▶ Your assignment: Line by line, copy the listing below exactly.

· · · · · · ·

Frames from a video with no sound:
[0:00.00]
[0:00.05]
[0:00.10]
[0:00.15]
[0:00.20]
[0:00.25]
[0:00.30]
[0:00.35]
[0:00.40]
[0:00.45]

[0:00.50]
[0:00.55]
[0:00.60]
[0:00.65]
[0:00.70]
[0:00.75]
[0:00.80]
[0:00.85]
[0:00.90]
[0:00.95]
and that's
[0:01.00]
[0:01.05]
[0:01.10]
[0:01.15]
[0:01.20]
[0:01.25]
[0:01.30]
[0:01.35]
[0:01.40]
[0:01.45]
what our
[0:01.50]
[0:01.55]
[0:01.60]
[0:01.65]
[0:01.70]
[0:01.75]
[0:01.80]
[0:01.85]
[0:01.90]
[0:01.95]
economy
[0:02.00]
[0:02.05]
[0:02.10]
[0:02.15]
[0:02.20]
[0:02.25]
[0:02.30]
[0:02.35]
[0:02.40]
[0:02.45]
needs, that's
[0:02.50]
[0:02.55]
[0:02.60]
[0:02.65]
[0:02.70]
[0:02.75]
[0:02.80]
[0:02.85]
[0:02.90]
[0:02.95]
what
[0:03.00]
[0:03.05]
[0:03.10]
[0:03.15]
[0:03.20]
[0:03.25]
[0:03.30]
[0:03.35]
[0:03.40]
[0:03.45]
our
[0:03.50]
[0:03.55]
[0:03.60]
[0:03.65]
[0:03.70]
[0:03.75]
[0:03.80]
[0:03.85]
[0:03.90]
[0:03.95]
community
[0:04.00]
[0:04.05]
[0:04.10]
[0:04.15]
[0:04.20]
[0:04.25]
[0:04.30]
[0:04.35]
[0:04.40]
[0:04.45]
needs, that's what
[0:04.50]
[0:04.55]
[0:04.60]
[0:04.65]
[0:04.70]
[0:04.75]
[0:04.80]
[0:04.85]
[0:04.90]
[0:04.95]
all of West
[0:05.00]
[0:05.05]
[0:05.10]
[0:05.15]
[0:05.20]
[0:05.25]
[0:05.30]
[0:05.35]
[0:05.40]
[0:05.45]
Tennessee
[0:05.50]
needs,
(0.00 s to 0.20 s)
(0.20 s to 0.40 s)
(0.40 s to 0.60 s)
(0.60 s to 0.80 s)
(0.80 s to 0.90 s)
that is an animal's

· · · · · · ·

▶ Task answer:
Frames from a video with no sound:
[0:00.00]
[0:00.05]
[0:00.10]
[0:00.15]
[0:00.20]
[0:00.25]
[0:00.30]
[0:00.35]
[0:00.40]
[0:00.45]

[0:00.50]
[0:00.55]
[0:00.60]
[0:00.65]
[0:00.70]
[0:00.75]
[0:00.80]
[0:00.85]
[0:00.90]
[0:00.95]
and that's
[0:01.00]
[0:01.05]
[0:01.10]
[0:01.15]
[0:01.20]
[0:01.25]
[0:01.30]
[0:01.35]
[0:01.40]
[0:01.45]
what our
[0:01.50]
[0:01.55]
[0:01.60]
[0:01.65]
[0:01.70]
[0:01.75]
[0:01.80]
[0:01.85]
[0:01.90]
[0:01.95]
economy
[0:02.00]
[0:02.05]
[0:02.10]
[0:02.15]
[0:02.20]
[0:02.25]
[0:02.30]
[0:02.35]
[0:02.40]
[0:02.45]
needs, that's
[0:02.50]
[0:02.55]
[0:02.60]
[0:02.65]
[0:02.70]
[0:02.75]
[0:02.80]
[0:02.85]
[0:02.90]
[0:02.95]
what
[0:03.00]
[0:03.05]
[0:03.10]
[0:03.15]
[0:03.20]
[0:03.25]
[0:03.30]
[0:03.35]
[0:03.40]
[0:03.45]
our
[0:03.50]
[0:03.55]
[0:03.60]
[0:03.65]
[0:03.70]
[0:03.75]
[0:03.80]
[0:03.85]
[0:03.90]
[0:03.95]
community
[0:04.00]
[0:04.05]
[0:04.10]
[0:04.15]
[0:04.20]
[0:04.25]
[0:04.30]
[0:04.35]
[0:04.40]
[0:04.45]
needs, that's what
[0:04.50]
[0:04.55]
[0:04.60]
[0:04.65]
[0:04.70]
[0:04.75]
[0:04.80]
[0:04.85]
[0:04.90]
[0:04.95]
all of West
[0:05.00]
[0:05.05]
[0:05.10]
[0:05.15]
[0:05.20]
[0:05.25]
[0:05.30]
[0:05.35]
[0:05.40]
[0:05.45]
Tennessee
[0:05.50]
needs,
(0.00 s to 0.20 s)
(0.20 s to 0.40 s)
(0.40 s to 0.60 s)
(0.60 s to 0.80 s)
(0.80 s to 0.90 s)
that is an animal's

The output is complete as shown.